Intervention de Joël Labbé

Commission du développement durable, des infrastructures, de l'équipement et de l'aménagement du territoire — Réunion du 6 novembre 2013 : 1ère réunion
Mieux encadrer l'utilisation des produits phytosanitaires sur le territoire national — Examen du rapport et du texte de la commission

Photo de Joël LabbéJoël Labbé :

Je salue le travail de Ronan Dantec sur ce texte dans un délai court. Le calendrier était en effet dicté par l'initiative Parlement et citoyens, puisque nous avons soumis cette proposition de loi à la consultation du public à travers cette initiative. J'ai déposé cette proposition de loi dans la continuité de la mission commune d'information du Sénat sur les pesticides et leur impact sur la santé. Il s'agissait de ma première mission, j'ai découvert la méthode de travail du Sénat, riche et pluripolitique. J'ai été admiratif de la manière de travailler du duo moteur de cette mission, Sophie Primas et Nicole Bonnefoy. Le rapport a été approuvé à l'unanimité. Il ne portait pas sur l'impact pour l'environnement, bien que les pesticides aient un impact avéré sur l'air, l'eau, le sol ; la biodiversité, à toutes les échelles, depuis la flore microbienne du sol jusqu'aux oiseaux en passant par les insectes, notamment les pollinisateurs, est touchée. Le plancton, qui est à la base de la chaîne marine, est également très affecté par ces produits sur tout le littoral.

Il y a un coût important de dépollution des eaux. Comme l'a dit Ronan Dantec, l'impact de ces produits sur les voiries et les trottoirs est plus important car ils passent directement dans les eaux. Le coût de dépollution annuel est estimé entre 4,4 et 14,8 milliards d'euro, uniquement pour la pollution induite par les pesticides. Un nouveau rapport de l'Inserm intitulé « Pesticides : effet sur la santé », publié en 2013, conclut aux conséquences provoquées par les pesticides en termes d'allergies, de cancers et d'altération du développement de l'enfant.

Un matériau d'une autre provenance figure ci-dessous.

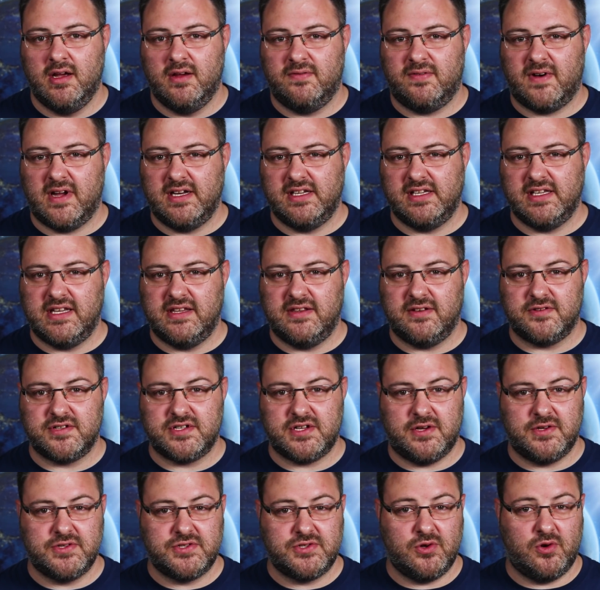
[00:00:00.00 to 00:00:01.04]
Finally, there's
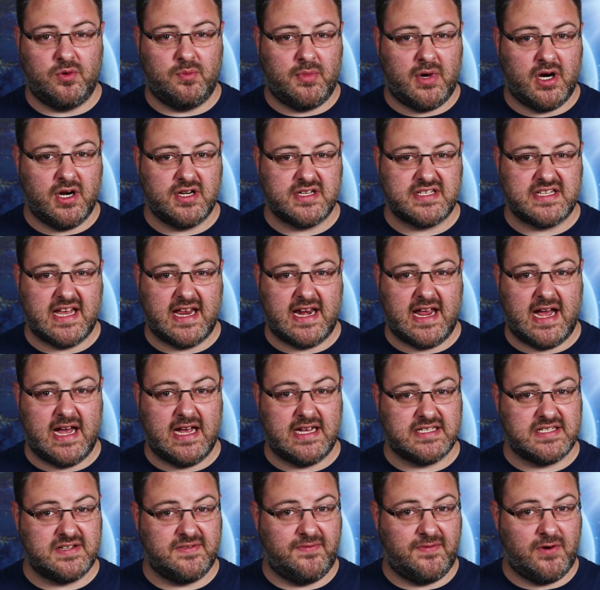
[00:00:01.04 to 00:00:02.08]
also Mars that
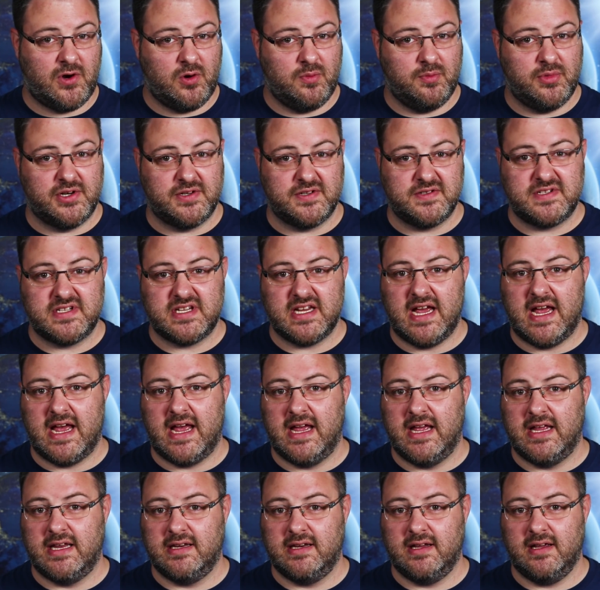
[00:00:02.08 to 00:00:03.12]
has Phobos,
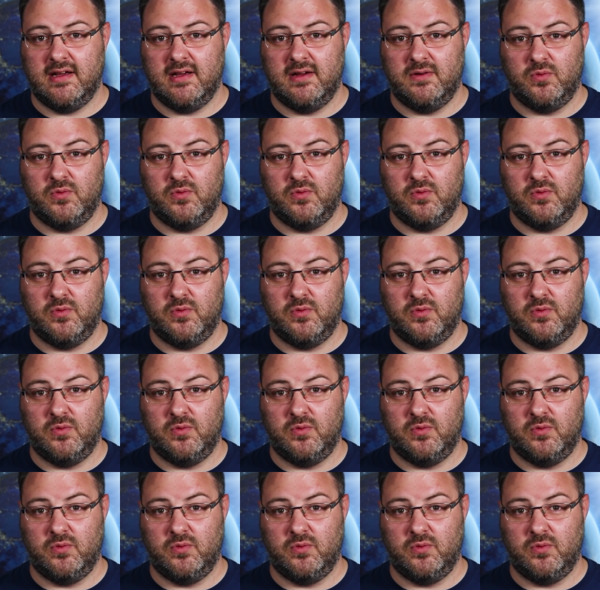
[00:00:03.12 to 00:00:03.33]
and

Cette proposition de loi est volontairement très simple. Elle sera enrichie par les amendements du rapporteur. Elle ne touche pas aux aspects agricoles de l'usage des pesticides qui seront traités dans la loi d'avenir pour l'agriculture française. Il n'est pas facile d'interdire l'utilisation des produits phytosanitaires dans l'agriculture car il y a des enjeux économiques et socioéconomiques. C'est pourquoi ce texte se concentre sur les usages non agricoles. Les collectivités n'ont, en effet, pas un besoin vital d'utiliser les pesticides. Près de 10 % d'entre elles sont déjà à zéro phyto. Si je prends l'exemple de ma commune, nous sommes à zéro phyto depuis 2007, y compris pour les cimetières. Je sais qu'il existe une sensibilité particulière à l'égard des cimetières ; le fait de les écarter du champ de cette proposition de loi est une bonne chose puisque cela correspond à l'état de l'opinion. Concernant l'entretien des voies ferrées, la SNCF devra évoluer et en est consciente. Mais des questions de sécurité se posent, qui concernent également les aéroports, et qui rendent impossible une interdiction totale de l'utilisation de ces produits pour ces espaces.

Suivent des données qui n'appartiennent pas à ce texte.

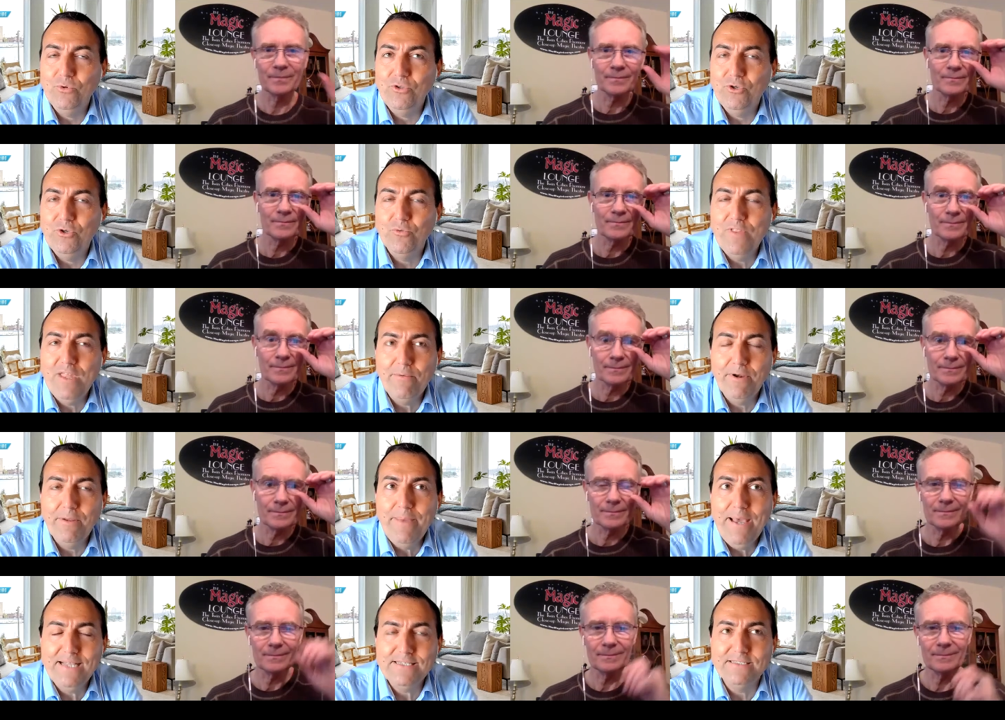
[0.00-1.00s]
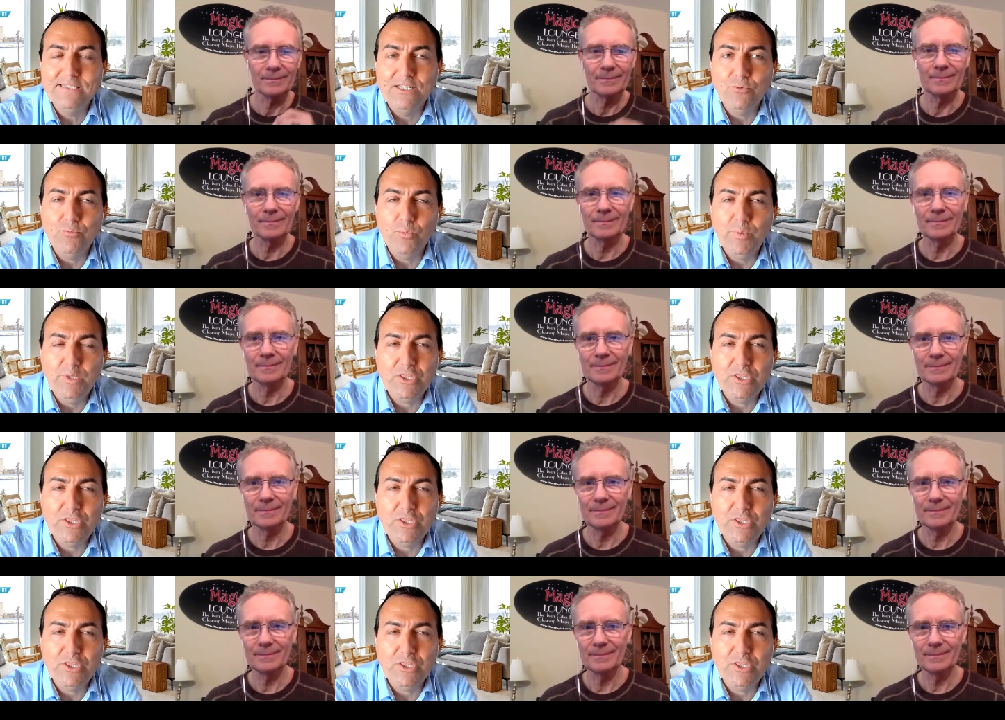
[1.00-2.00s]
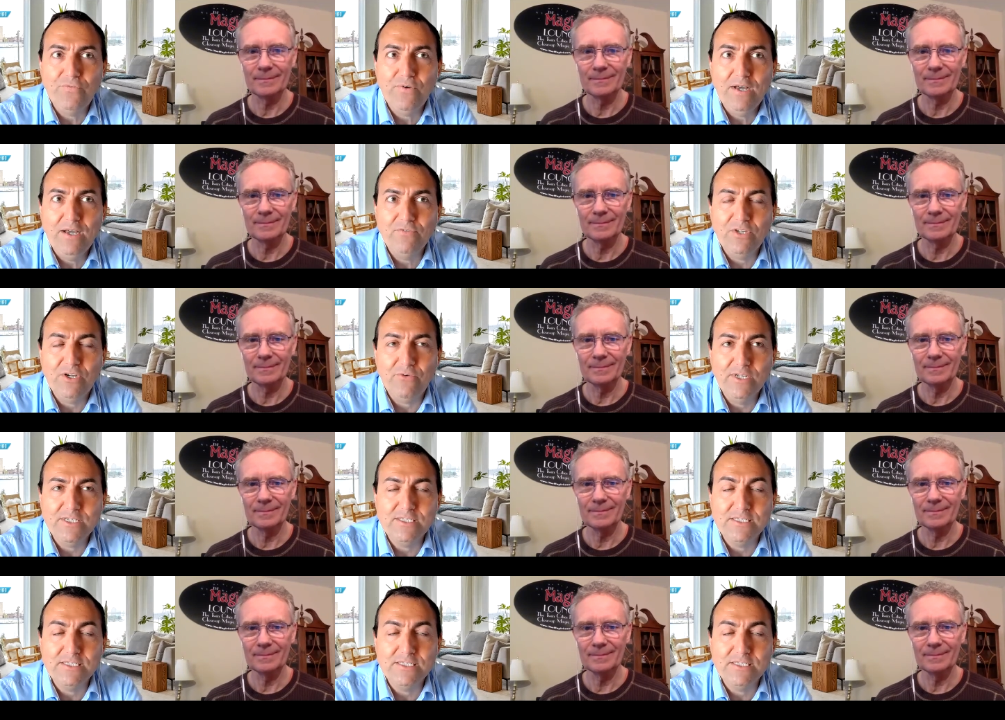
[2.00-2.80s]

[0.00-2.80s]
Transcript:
Speaker 1: you would never imagine that you would be 35 degrees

L'interdiction de la mise sur le marché des pesticides pour des usages particuliers est un sujet évidemment sensible. En effet, certaines familles dépendent de la production en légumes de leur jardin pour assurer une part de la nourriture de la famille. Il faut le prendre en compte. Dans les jardins familiaux, l'utilisation des produits agricoles au mètre carré est beaucoup plus élevée qu'en zone agricole. Or, le maraîchage biologique montre qu'il est possible de produire des légumes sans utiliser de pesticides. Il est également avéré que les fleurs peuvent être cultivées sans pesticides.

Concernant la date d'entrée en vigueur, nous avions retenu 2018 car cela correspondait à l'échéance fixée par le plan Ecophyto. Certains souhaitaient que ce texte entre en vigueur dès 2015 du fait de la dangerosité des produits. Le rapporteur propose de retenir 2020 pour que cela laisse un mandat municipal plein aux élus. Cela laissera également deux ans de plus aux filières pour écouler les produits et développer des alternatives, notamment par la recherche.

Votre commission, comme la commission des affaires économiques à laquelle j'appartiens, n'aime pas beaucoup les demandes de rapports. Cependant, le rapport prévu à l'article 3 est nécessaire, car nous n'avons pas toutes les réponses sur les PNPP à l'heure actuelle.

Je souhaite avec conviction que ce texte soit adopté afin d'avancer sur ces sujets de santé et d'environnement. Il faut donner un signe à notre société et revenir au bon sens d'antan en intégrant les progrès qui ont été faits.